I've only seen the 0x20000 SCSI return code in response to a RSCR event on the
fabric. You can trigger one of these events (usually) by disabling a port or
pulling a cable. There may be other ways to trigger an RSCR event. Could there
have been anything else happening on the fabric that would have caused the
switch trigger an RSCR event?
If you are sure that you had the ql2xprocessrscn=1 option set and you still saw
the 0x20000 error (which is DID_BUS_BUSY) then this point to something other
than the RSCR event.
Also, I am having trouble syncing up what is happening in the two log files
posted above. It appears the info listed as being displayed on the console is
absent from the log files.
What does the snapshot/run_snap status service do? It is interesting that even
after md failed over sdaz to another path, that I/O continues to be generated on
that device, go 2 more 0x20000 errors after that point:
Feb 16 10:44:00 sqaone01 clurgmgrd: : <info> Executing
Feb 16 10:44:28 sqaone01 kernel: SCSI error : <3 0 1 0> return code = 0x20000
Feb 16 10:44:28 sqaone01 kernel: end_request: I/O error, dev sdaz, sector 1648936
Feb 16 10:44:28 sqaone01 kernel: Operation continuing on 15 IO paths.

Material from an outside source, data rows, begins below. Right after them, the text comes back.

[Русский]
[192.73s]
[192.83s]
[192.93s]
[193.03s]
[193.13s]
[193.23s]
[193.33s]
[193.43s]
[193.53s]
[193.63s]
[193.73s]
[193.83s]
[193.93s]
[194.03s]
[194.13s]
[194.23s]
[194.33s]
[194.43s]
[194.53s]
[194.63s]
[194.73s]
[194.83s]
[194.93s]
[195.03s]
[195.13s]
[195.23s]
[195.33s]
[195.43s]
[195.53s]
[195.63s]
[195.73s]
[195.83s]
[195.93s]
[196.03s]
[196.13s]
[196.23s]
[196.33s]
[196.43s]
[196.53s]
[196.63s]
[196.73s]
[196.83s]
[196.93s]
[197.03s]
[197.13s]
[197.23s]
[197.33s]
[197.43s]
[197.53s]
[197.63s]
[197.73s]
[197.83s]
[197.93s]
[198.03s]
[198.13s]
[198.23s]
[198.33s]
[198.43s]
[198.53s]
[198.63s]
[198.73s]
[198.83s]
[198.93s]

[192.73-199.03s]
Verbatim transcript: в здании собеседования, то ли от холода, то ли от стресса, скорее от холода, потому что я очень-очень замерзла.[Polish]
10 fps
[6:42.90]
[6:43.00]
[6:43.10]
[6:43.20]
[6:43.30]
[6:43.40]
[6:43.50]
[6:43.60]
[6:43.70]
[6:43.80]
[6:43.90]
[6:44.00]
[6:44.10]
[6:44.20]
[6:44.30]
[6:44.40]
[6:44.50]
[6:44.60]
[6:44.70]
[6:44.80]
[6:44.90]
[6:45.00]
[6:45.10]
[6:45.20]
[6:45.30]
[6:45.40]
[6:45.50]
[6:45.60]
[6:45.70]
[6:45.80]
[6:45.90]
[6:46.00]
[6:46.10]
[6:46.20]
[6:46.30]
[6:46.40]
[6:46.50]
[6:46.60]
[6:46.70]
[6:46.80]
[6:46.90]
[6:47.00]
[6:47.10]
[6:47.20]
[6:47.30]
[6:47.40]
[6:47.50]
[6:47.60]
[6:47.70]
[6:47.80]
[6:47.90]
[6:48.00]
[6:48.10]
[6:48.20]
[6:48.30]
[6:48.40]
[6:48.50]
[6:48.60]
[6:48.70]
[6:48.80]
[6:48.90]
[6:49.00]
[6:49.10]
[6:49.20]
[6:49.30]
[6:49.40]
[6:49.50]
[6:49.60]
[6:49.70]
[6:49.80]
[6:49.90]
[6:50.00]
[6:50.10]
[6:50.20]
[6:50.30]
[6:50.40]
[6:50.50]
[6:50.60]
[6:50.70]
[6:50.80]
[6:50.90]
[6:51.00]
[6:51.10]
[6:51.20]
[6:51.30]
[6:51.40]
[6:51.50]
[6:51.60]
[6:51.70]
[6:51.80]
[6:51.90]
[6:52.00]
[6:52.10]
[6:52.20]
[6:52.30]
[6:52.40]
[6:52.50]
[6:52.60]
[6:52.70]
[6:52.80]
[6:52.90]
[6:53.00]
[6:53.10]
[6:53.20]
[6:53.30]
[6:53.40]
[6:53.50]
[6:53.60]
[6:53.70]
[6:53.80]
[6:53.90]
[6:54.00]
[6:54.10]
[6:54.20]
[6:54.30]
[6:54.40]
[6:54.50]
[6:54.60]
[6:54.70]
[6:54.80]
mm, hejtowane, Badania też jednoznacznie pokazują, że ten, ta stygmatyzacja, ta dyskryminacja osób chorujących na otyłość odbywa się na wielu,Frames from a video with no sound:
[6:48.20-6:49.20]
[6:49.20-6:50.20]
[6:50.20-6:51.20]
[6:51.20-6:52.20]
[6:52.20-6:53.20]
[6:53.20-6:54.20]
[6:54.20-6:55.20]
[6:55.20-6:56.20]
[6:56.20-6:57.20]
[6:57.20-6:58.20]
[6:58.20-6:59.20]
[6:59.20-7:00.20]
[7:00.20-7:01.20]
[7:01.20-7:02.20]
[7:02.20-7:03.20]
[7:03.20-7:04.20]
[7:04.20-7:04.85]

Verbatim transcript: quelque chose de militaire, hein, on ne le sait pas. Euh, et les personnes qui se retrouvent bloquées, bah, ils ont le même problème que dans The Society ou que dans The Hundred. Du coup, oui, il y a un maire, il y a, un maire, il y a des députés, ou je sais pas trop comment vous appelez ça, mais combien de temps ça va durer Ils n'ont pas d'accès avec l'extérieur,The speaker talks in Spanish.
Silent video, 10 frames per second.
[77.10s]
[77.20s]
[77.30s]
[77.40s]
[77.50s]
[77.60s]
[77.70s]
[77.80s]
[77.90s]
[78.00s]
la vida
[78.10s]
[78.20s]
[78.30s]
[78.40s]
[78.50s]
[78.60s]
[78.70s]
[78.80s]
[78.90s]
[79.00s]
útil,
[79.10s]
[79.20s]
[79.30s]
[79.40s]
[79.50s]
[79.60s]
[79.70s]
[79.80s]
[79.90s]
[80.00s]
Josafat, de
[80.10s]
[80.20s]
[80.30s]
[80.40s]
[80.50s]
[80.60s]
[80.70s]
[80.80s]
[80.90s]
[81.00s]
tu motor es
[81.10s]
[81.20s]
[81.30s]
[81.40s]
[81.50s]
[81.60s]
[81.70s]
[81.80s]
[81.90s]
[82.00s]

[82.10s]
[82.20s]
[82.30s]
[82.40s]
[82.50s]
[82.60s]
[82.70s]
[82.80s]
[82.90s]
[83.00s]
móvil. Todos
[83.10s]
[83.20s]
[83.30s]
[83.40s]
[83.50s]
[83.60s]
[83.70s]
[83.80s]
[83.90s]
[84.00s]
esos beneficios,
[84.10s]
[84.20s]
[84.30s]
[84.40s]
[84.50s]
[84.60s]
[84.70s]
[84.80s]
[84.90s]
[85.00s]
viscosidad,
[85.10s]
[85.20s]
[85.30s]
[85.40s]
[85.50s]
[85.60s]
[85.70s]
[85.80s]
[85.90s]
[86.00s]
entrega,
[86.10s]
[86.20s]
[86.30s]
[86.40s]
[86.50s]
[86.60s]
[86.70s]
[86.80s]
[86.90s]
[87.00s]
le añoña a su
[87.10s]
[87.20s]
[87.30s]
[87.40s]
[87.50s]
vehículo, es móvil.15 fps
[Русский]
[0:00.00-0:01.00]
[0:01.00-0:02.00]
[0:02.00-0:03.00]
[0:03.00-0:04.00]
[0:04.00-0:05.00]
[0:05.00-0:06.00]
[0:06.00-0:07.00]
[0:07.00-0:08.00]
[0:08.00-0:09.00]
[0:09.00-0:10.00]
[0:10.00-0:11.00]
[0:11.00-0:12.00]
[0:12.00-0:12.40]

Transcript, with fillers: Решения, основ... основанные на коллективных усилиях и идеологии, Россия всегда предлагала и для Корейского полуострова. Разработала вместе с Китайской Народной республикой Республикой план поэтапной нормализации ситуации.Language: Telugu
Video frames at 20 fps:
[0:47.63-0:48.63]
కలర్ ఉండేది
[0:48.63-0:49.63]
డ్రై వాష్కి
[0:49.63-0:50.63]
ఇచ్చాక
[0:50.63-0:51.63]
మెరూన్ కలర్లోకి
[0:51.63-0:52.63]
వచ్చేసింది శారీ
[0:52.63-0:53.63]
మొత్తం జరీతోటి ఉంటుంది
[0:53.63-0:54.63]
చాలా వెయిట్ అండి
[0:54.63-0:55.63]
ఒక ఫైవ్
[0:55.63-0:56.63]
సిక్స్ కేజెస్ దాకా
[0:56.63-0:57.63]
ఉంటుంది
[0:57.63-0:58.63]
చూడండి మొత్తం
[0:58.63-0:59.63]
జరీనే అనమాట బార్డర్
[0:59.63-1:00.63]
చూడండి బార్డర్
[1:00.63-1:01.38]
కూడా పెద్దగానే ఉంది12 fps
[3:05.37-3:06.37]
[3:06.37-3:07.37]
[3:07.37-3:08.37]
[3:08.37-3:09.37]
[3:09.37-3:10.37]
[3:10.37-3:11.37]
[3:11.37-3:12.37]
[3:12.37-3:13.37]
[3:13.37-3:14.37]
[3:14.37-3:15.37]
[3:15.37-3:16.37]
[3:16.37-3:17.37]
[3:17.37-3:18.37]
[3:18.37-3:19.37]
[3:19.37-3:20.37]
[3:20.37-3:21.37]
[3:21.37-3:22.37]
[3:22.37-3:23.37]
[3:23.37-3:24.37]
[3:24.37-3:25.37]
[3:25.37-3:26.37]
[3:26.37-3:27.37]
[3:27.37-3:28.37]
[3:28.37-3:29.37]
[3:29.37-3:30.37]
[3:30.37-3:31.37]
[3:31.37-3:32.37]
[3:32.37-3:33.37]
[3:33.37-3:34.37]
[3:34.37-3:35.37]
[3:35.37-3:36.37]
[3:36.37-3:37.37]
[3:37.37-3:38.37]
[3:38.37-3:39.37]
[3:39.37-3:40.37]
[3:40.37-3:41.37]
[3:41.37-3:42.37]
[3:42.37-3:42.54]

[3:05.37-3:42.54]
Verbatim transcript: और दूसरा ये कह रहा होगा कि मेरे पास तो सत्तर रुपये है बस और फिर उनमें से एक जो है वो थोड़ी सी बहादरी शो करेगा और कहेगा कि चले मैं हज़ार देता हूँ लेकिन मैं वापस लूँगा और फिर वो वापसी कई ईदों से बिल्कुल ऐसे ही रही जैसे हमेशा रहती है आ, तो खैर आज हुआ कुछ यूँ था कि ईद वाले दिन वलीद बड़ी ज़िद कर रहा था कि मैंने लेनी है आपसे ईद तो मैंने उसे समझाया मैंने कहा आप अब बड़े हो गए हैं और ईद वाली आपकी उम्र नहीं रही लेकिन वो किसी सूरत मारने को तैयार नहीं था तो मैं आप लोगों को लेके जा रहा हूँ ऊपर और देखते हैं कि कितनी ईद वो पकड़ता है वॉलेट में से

Feb 16 10:44:28 sqaone01 kernel: end_request: I/O error, dev sdaz, sector 1648944
Feb 16 10:44:31 sqaone01 kernel: SCSI error : <3 0 1 0> return code = 0x20000
Feb 16 10:44:31 sqaone01 kernel: end_request: I/O error, dev sdaz, sector 1649264
Feb 16 10:44:31 sqaone01 kernel: end_request: I/O error, dev sdaz, sector 1649272
Feb 16 10:44:34 sqaone01 clurgmgrd: : <info> Executing
Feb 16 10:45:01 sqaone01 kernel: SCSI error : <3 0 1 0> return code = 0x20000
Feb 16 10:45:01 sqaone01 kernel: end_request: I/O error, dev sdaz, sector 1720704
Feb 16 10:45:01 sqaone01 kernel: end_request: I/O error, dev sdaz, sector 1720712
It was at this point that sqaone2 detected lost heartbeats to sqaone1 and
proceeded to fence him, or at least tried to.
Are you running mdmpd? (/etc/init.d/mdmpd start)
If not, I would highly recommend it. It seems to be the only reliable way I can
prevent 0x20000 SCSI error from taking down IO paths when using md multipathing
and the qla2xxx driver.
Closing this bug.
1. md multipathing is not longer supported for GFS. dm multipathing is preferred.
2. Cannot recreate the problem regarding gfs_glockd comsuming 98% cpu.